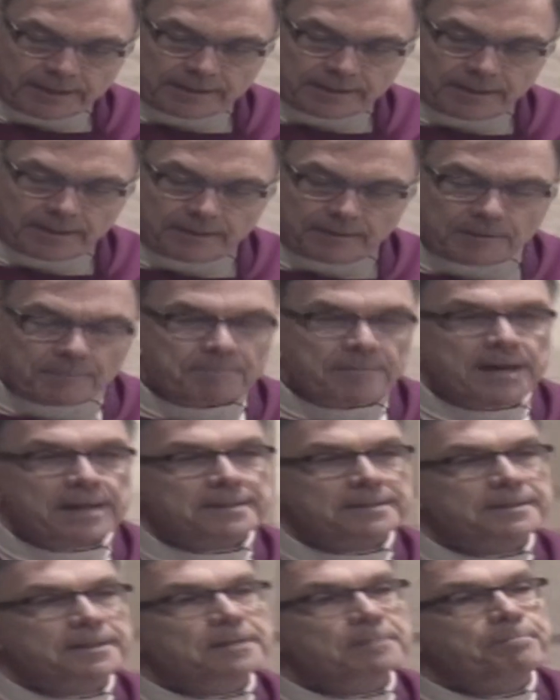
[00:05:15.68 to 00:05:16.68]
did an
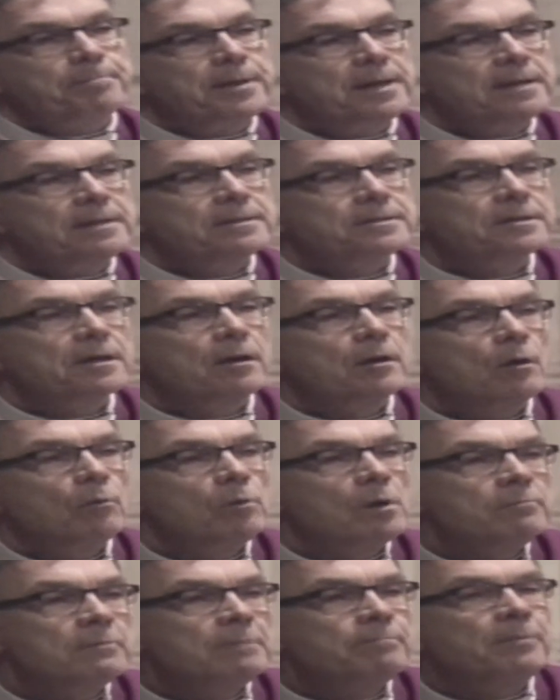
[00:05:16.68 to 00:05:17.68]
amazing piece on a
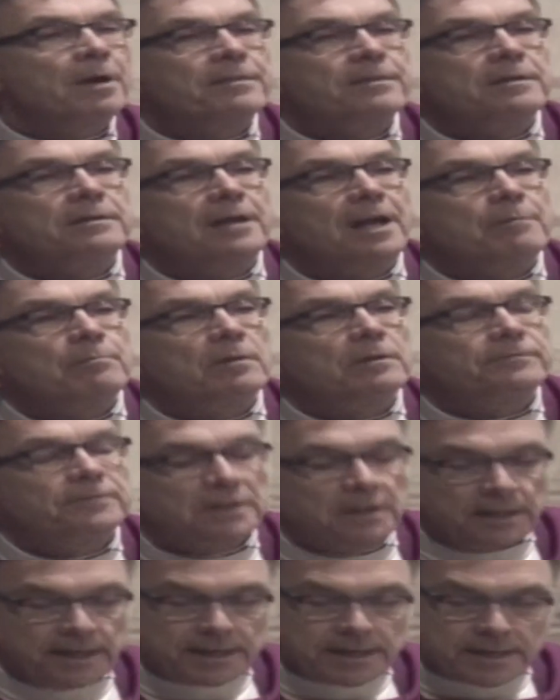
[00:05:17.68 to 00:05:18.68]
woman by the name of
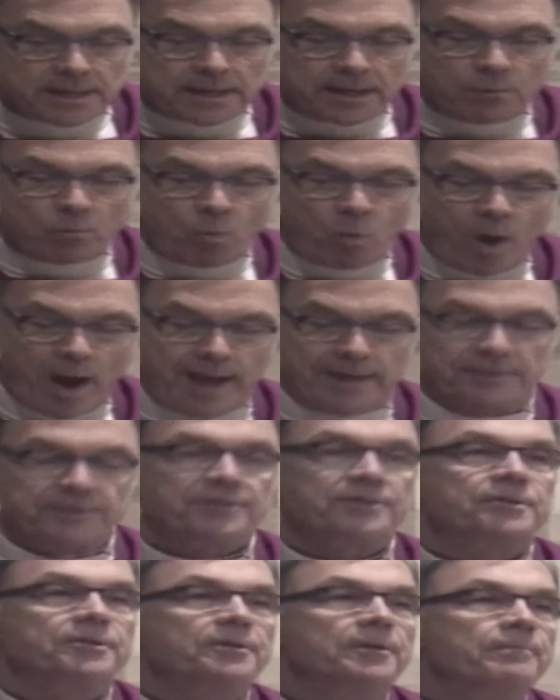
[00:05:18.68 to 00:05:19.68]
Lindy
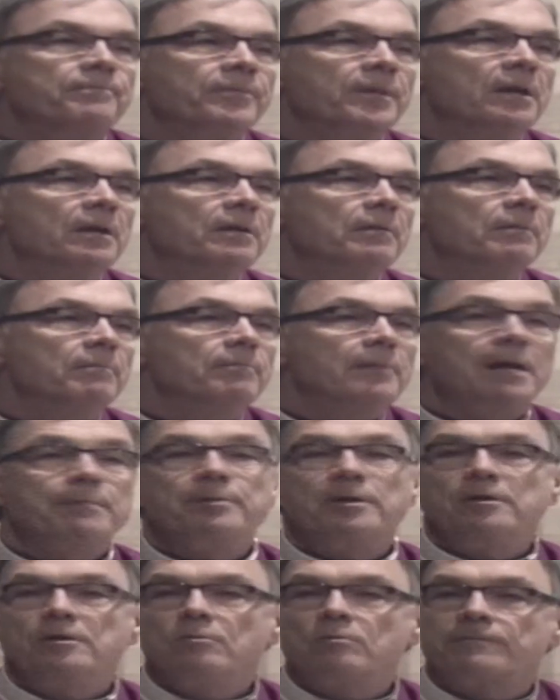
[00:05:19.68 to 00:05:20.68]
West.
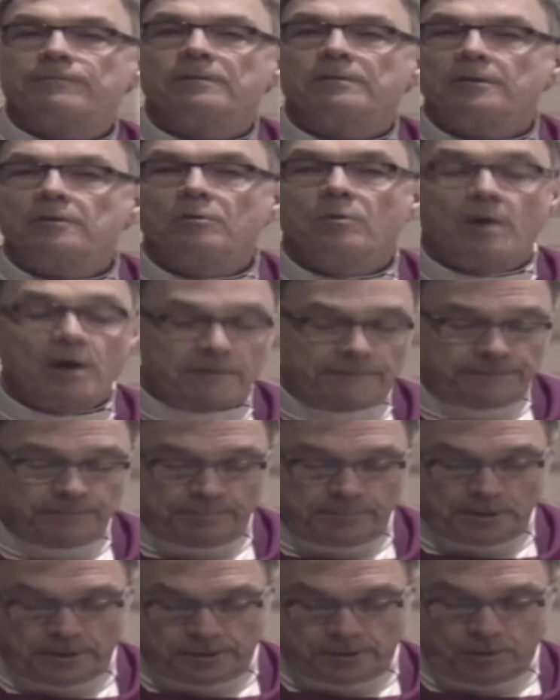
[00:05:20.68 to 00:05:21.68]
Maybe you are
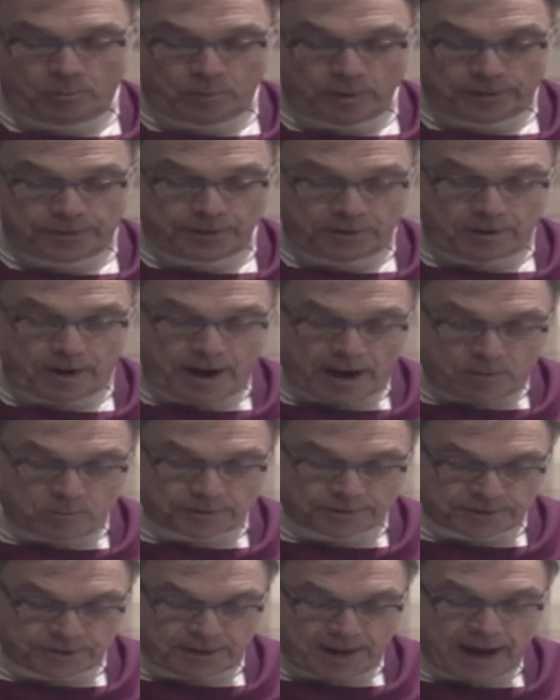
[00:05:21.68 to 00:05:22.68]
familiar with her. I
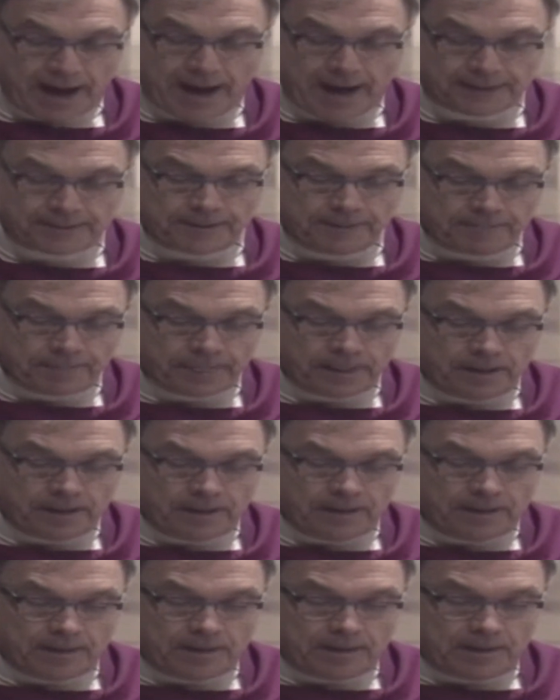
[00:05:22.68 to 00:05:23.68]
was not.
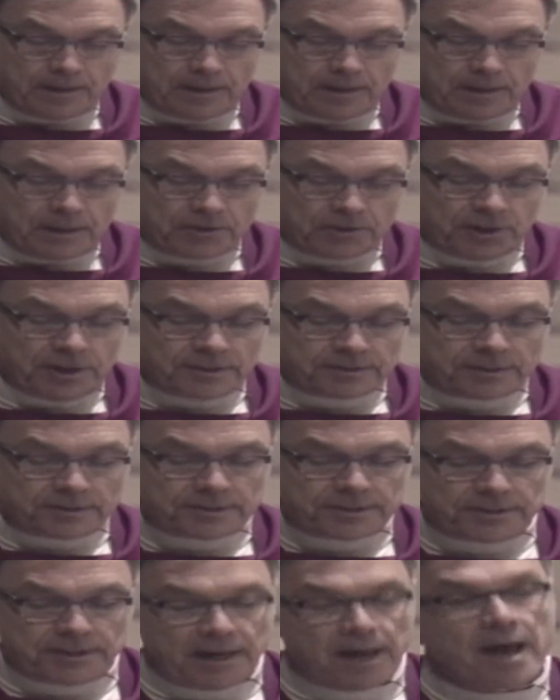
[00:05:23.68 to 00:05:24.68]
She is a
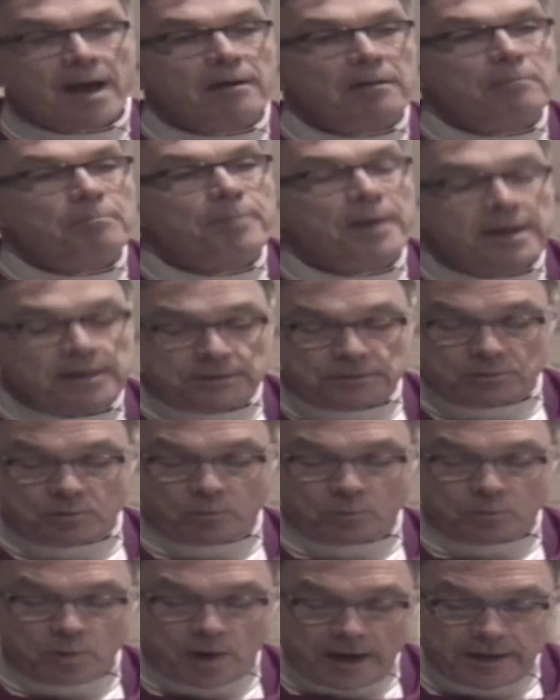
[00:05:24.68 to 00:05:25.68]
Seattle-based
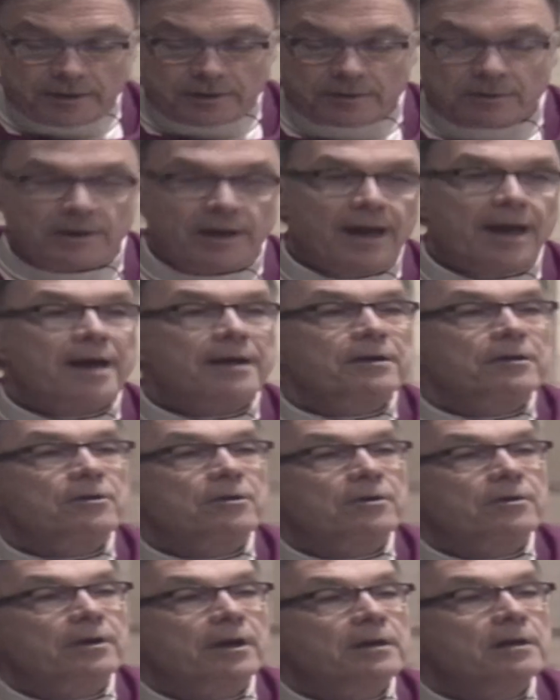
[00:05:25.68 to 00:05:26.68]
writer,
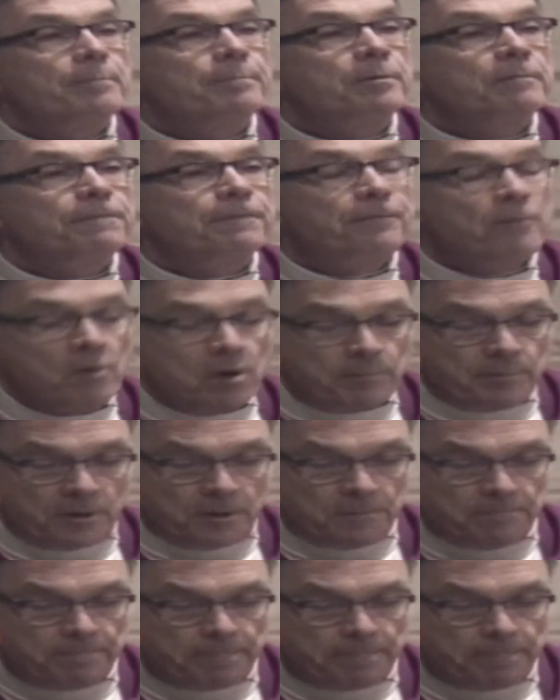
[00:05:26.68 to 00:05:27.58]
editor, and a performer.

• _Exercise objective_
Please repeat the records above word for word, and do not include the pictures.

• _Output of the exercise_
[00:05:15.68 to 00:05:16.68]
did an
[00:05:16.68 to 00:05:17.68]
amazing piece on a
[00:05:17.68 to 00:05:18.68]
woman by the name of
[00:05:18.68 to 00:05:19.68]
Lindy
[00:05:19.68 to 00:05:20.68]
West.
[00:05:20.68 to 00:05:21.68]
Maybe you are
[00:05:21.68 to 00:05:22.68]
familiar with her. I
[00:05:22.68 to 00:05:23.68]
was not.
[00:05:23.68 to 00:05:24.68]
She is a
[00:05:24.68 to 00:05:25.68]
Seattle-based
[00:05:25.68 to 00:05:26.68]
writer,
[00:05:26.68 to 00:05:27.58]
editor, and a performer.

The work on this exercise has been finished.